3.2. Resveratrol Attenuates the Appearance of Some Typical Senescence-Associated Alterations
Senescent cells usually present typical morphological alterations, increased level of SA beta-gal, and irreversible inhibition of cell proliferation. Therefore, these three features were evaluated in order to assess the effect of resveratrol in CuSO4-SIPS fibroblasts. Briefly, cell proliferation was assessed by counting the viable cells at 0, 24, 48, and 72 h after copper removal. Then, at the last time-point (72 h), cell morphology was observed and the percentage of SA beta-gal positive cells was quantified for each condition. As shown in Figure 2(a), in the absence of resveratrol, CuSO4-SIPS fibroblasts presented the typical senescent morphology, as they were no longer small and fusiform and became enlarged and flattened. However, copper-treated cells recovering in the presence of resveratrol exhibited less pronounced senescent-like alterations, as they appeared thinner and more elongated, when compared to cells in the absence of resveratrol. This was particularly evident for the highest concentration of resveratrol used (10 μM). It is noteworthy to mention that even cells not submitted to copper exhibited a slightly different aspect in the presence of resveratrol, as they seemed smaller and their cell limits were more clear-cut.
Figure 2.
Resveratrol attenuates the appearance of typical senescence-associated features induced by CuSO4. (a) Cell morphology was evaluated 72 h after the removal of 350 µM CuSO4 (or Na2SO4, for controls) in fibroblasts that were allowed to recover in the presence or absence of 5 or 10 µM resveratrol. Representative images from the indicated conditions are depicted. (b) Senescence-associated beta-galactosidase (SA beta-gal) activity was detected 72 h after CuSO4 removal and the percentage of positive cells was calculated for each condition after counting a minimum of 400 cells/well. (c) Cell proliferation was assessed by counting the viable cells in a Neubauer chamber at different time-points after CuSO4 treatment (0, 24, 48, and 72 h). To facilitate direct comparison between the indicated conditions along time, the number of viable cells at day 0 was assumed as 1 for all treatments. Data represent mean ± SEM of at least three independent experiments. ∗p < 0.05 and ∗∗p < 0.01, when compared to CuSO4-treated cells without resveratrol at the respective time-point.

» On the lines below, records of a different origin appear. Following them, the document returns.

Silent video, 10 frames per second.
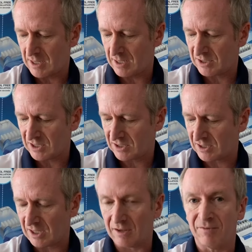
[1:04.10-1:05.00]

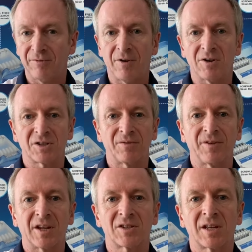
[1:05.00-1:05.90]
existing faster
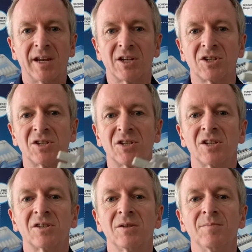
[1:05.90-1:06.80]
fix connection
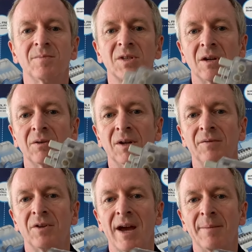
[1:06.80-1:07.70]
system, so
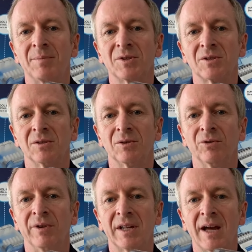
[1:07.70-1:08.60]
if you happen to
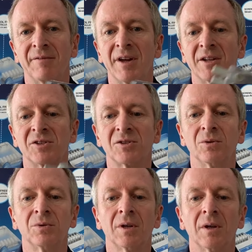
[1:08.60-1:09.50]
already have that
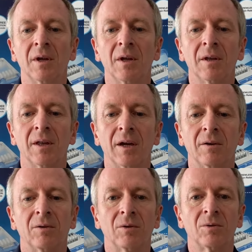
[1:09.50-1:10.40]
installed, that
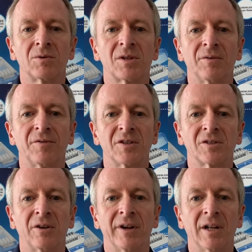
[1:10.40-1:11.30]
also fits
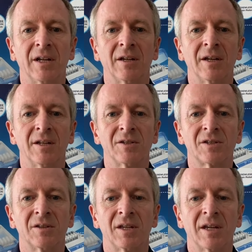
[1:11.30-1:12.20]
directly
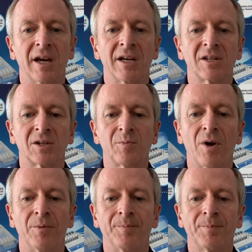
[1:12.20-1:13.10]
into the A6
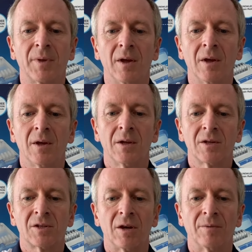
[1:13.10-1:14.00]
Pro.
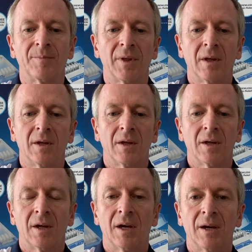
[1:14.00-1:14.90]
So
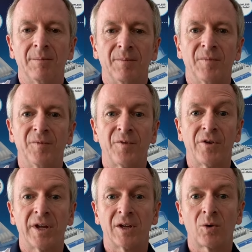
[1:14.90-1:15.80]

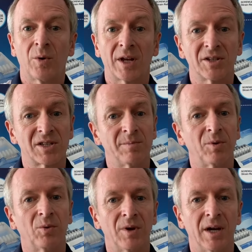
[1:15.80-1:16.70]
very quick and
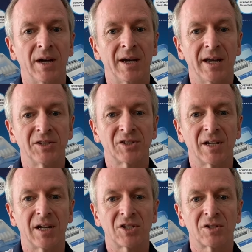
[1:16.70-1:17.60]
simple
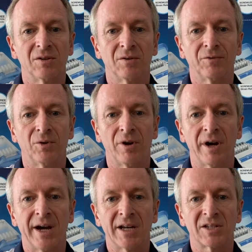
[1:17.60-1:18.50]
installation for
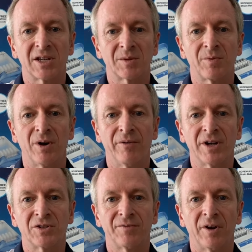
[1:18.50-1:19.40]
our A6 Pro
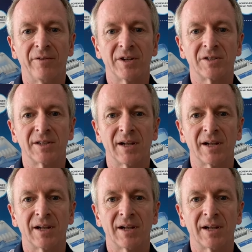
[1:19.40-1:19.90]
range of fire rated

Similar to previously reported results [6], CuSO4-SIPS cellular model contained 34% of cells positive for SA beta-gal (Figure 2(b)), whereas the controls had only 5% of senescent cells. However, the addition of 5 and 10 μM resveratrol to copper-treated cells resulted in a statistically significant reduction in the number of SA beta-gal positive cells (to 16 and 14%, resp.). The ability of copper sulfate to inhibit cell proliferation had previously been described [6] and herein is again demonstrated (Figure 2(c)), as 3 days after stress, copper-treated cells presented a reduction of 88% in their proliferation when compared to controls. Media supplementation with 5 and 10 μM resveratrol during the recovery period resulted in the attenuation of cell proliferation inhibition by 20 and 34%, respectively. In addition, in the absence of copper, the selected concentrations of resveratrol were not able to affect significantly cell proliferation when compared to control cells. Altogether, these data show that resveratrol can actually attenuate the induction of senescence by copper sulfate in WI-38 fibroblasts.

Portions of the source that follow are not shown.